RECORDS FOR THIS TASK START

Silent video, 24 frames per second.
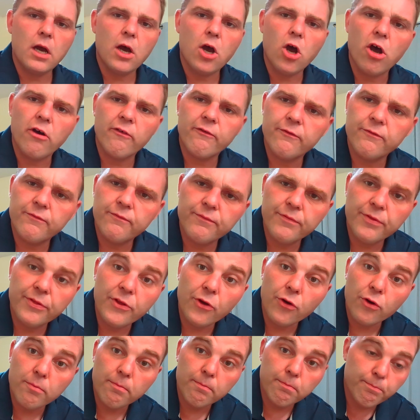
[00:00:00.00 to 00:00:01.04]
off
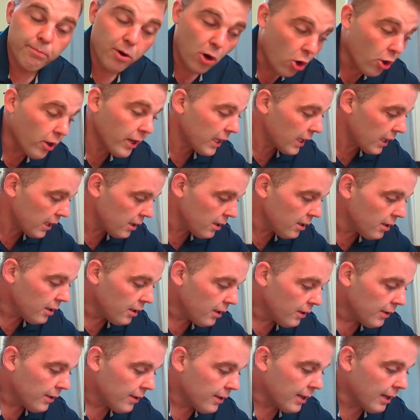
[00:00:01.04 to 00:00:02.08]
third-party
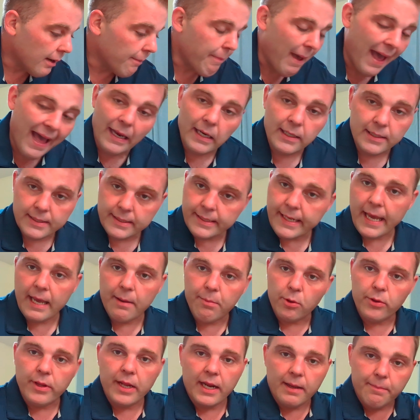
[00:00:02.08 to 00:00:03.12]
balanced
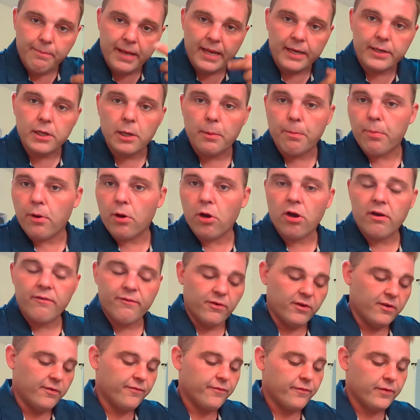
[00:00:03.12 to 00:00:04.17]
cable that I picked up
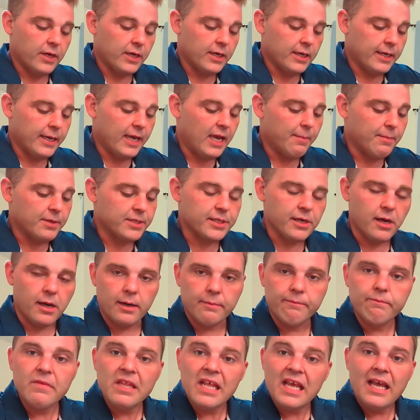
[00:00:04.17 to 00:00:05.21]
off of
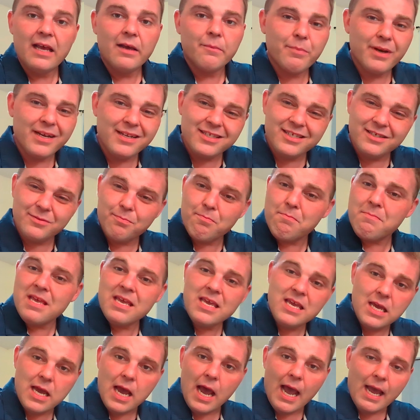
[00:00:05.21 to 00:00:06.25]
Amazon. But to
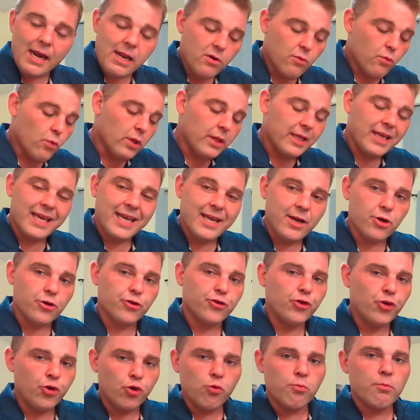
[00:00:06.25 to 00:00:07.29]
me, I didn't really hear
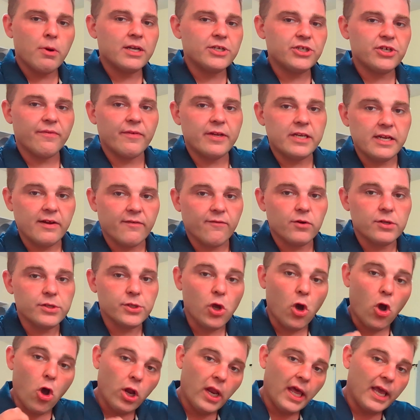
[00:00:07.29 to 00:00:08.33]
too much of a difference.
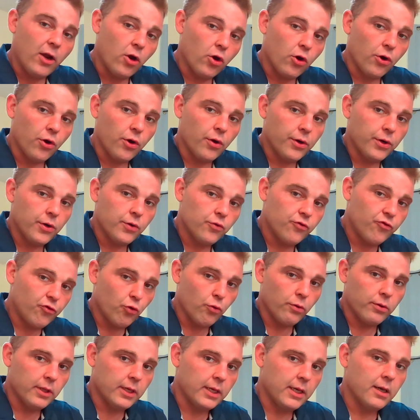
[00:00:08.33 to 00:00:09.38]
All I heard
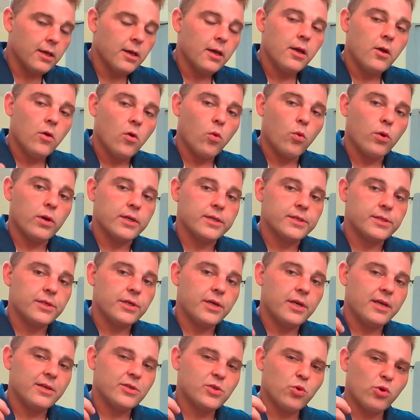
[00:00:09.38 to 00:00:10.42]
truly was
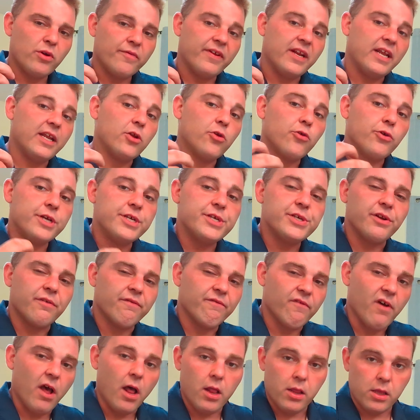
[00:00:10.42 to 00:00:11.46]
sort of an increase
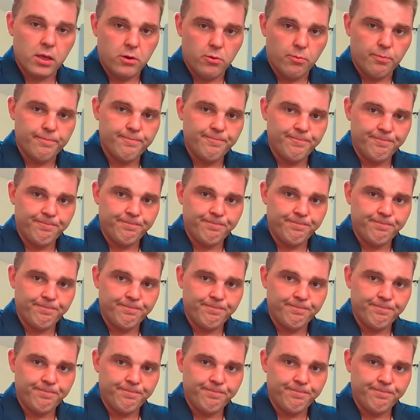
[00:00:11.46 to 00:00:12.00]
in volume.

RECORDS FOR THIS TASK END

== WHAT YOU SHOULD DO ==
When copying the entries above, keep each word as it is and exclude any image.

== FINAL ANSWER ==
Silent video, 24 frames per second.
[00:00:00.00 to 00:00:01.04]
off
[00:00:01.04 to 00:00:02.08]
third-party
[00:00:02.08 to 00:00:03.12]
balanced
[00:00:03.12 to 00:00:04.17]
cable that I picked up
[00:00:04.17 to 00:00:05.21]
off of
[00:00:05.21 to 00:00:06.25]
Amazon. But to
[00:00:06.25 to 00:00:07.29]
me, I didn't really hear
[00:00:07.29 to 00:00:08.33]
too much of a difference.
[00:00:08.33 to 00:00:09.38]
All I heard
[00:00:09.38 to 00:00:10.42]
truly was
[00:00:10.42 to 00:00:11.46]
sort of an increase
[00:00:11.46 to 00:00:12.00]
in volume.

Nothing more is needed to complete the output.